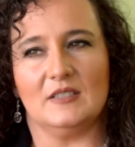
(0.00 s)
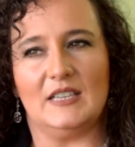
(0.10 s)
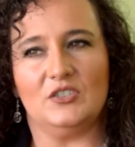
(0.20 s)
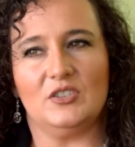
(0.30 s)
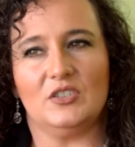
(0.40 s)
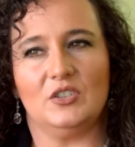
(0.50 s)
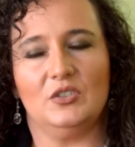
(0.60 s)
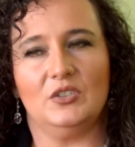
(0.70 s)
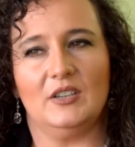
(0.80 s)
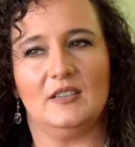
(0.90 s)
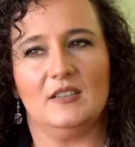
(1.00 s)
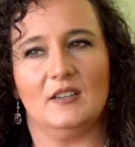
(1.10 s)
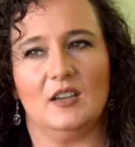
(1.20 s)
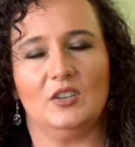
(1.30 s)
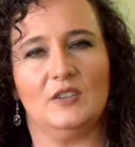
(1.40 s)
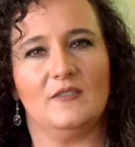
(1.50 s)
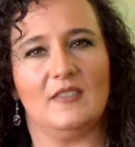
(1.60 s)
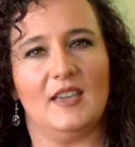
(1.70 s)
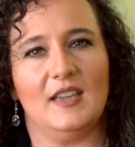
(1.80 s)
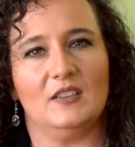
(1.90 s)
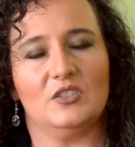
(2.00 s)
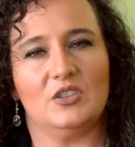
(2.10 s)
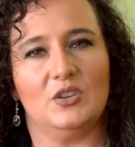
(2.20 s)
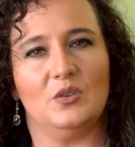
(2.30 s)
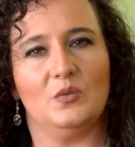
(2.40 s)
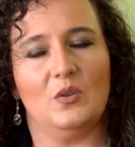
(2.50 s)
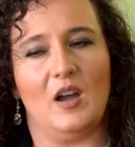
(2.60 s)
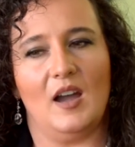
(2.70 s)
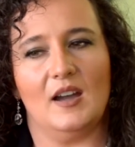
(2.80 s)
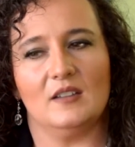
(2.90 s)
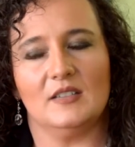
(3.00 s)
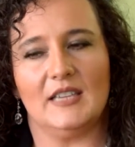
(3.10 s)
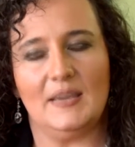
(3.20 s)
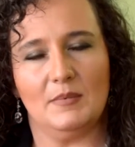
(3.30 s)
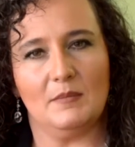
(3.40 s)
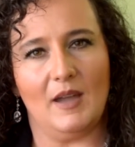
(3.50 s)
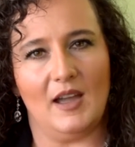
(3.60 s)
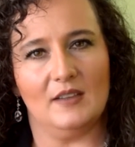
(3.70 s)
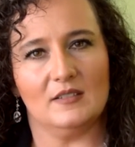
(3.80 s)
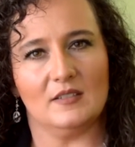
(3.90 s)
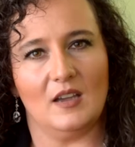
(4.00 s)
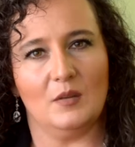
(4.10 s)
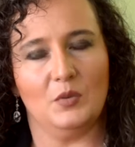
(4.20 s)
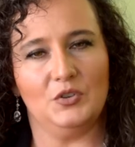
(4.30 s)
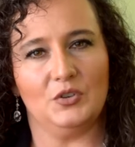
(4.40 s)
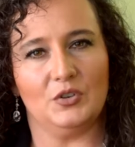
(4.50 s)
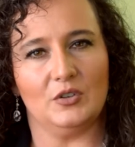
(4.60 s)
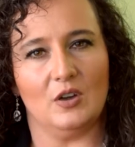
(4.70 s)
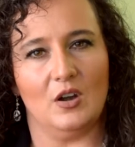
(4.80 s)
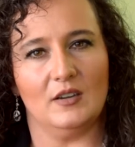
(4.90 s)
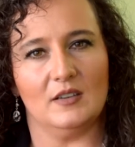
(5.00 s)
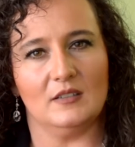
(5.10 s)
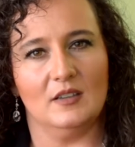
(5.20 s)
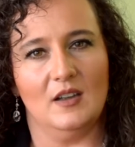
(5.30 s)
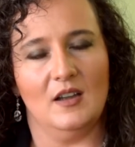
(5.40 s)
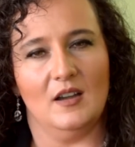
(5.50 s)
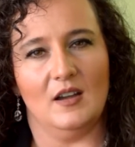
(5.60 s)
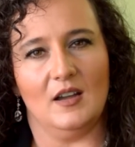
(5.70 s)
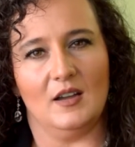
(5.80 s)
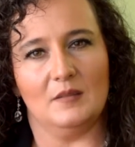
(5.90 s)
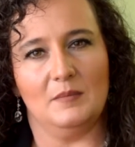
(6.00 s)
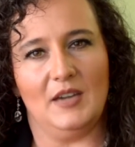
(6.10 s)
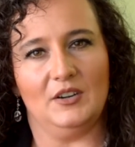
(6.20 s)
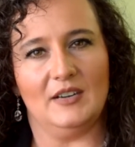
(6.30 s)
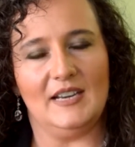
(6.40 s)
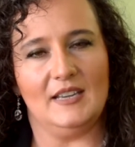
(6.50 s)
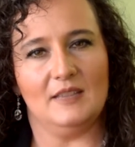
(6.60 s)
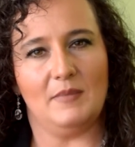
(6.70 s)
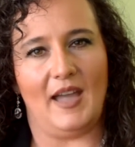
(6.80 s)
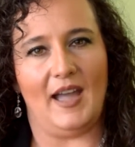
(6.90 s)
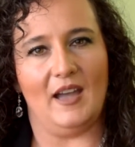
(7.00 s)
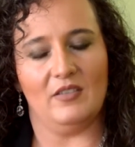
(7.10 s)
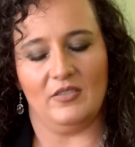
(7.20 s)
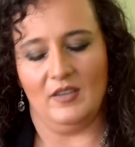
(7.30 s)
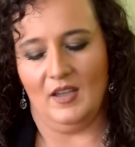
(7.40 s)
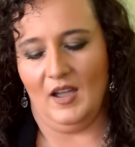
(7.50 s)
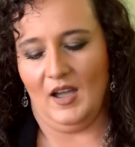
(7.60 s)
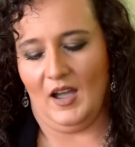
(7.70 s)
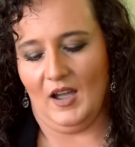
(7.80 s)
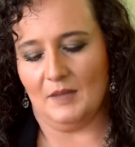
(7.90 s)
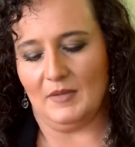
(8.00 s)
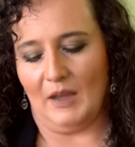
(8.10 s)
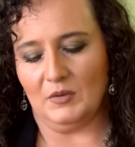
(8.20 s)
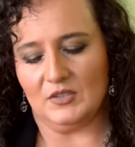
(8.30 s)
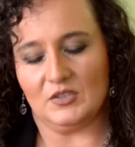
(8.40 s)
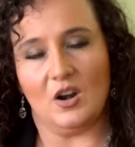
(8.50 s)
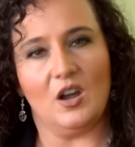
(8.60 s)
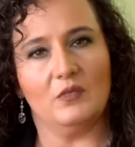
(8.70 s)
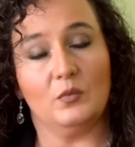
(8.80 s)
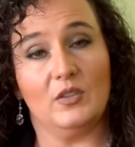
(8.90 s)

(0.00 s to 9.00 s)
It's just a good thing to keep in mind when you're on a better eating path. I want to start off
****************
Repeat the listing in full and exactly. Leave any pictures out.

(0.00 s)
(0.10 s)
(0.20 s)
(0.30 s)
(0.40 s)
(0.50 s)
(0.60 s)
(0.70 s)
(0.80 s)
(0.90 s)
(1.00 s)
(1.10 s)
(1.20 s)
(1.30 s)
(1.40 s)
(1.50 s)
(1.60 s)
(1.70 s)
(1.80 s)
(1.90 s)
(2.00 s)
(2.10 s)
(2.20 s)
(2.30 s)
(2.40 s)
(2.50 s)
(2.60 s)
(2.70 s)
(2.80 s)
(2.90 s)
(3.00 s)
(3.10 s)
(3.20 s)
(3.30 s)
(3.40 s)
(3.50 s)
(3.60 s)
(3.70 s)
(3.80 s)
(3.90 s)
(4.00 s)
(4.10 s)
(4.20 s)
(4.30 s)
(4.40 s)
(4.50 s)
(4.60 s)
(4.70 s)
(4.80 s)
(4.90 s)
(5.00 s)
(5.10 s)
(5.20 s)
(5.30 s)
(5.40 s)
(5.50 s)
(5.60 s)
(5.70 s)
(5.80 s)
(5.90 s)
(6.00 s)
(6.10 s)
(6.20 s)
(6.30 s)
(6.40 s)
(6.50 s)
(6.60 s)
(6.70 s)
(6.80 s)
(6.90 s)
(7.00 s)
(7.10 s)
(7.20 s)
(7.30 s)
(7.40 s)
(7.50 s)
(7.60 s)
(7.70 s)
(7.80 s)
(7.90 s)
(8.00 s)
(8.10 s)
(8.20 s)
(8.30 s)
(8.40 s)
(8.50 s)
(8.60 s)
(8.70 s)
(8.80 s)
(8.90 s)

(0.00 s to 9.00 s)
It's just a good thing to keep in mind when you're on a better eating path. I want to start off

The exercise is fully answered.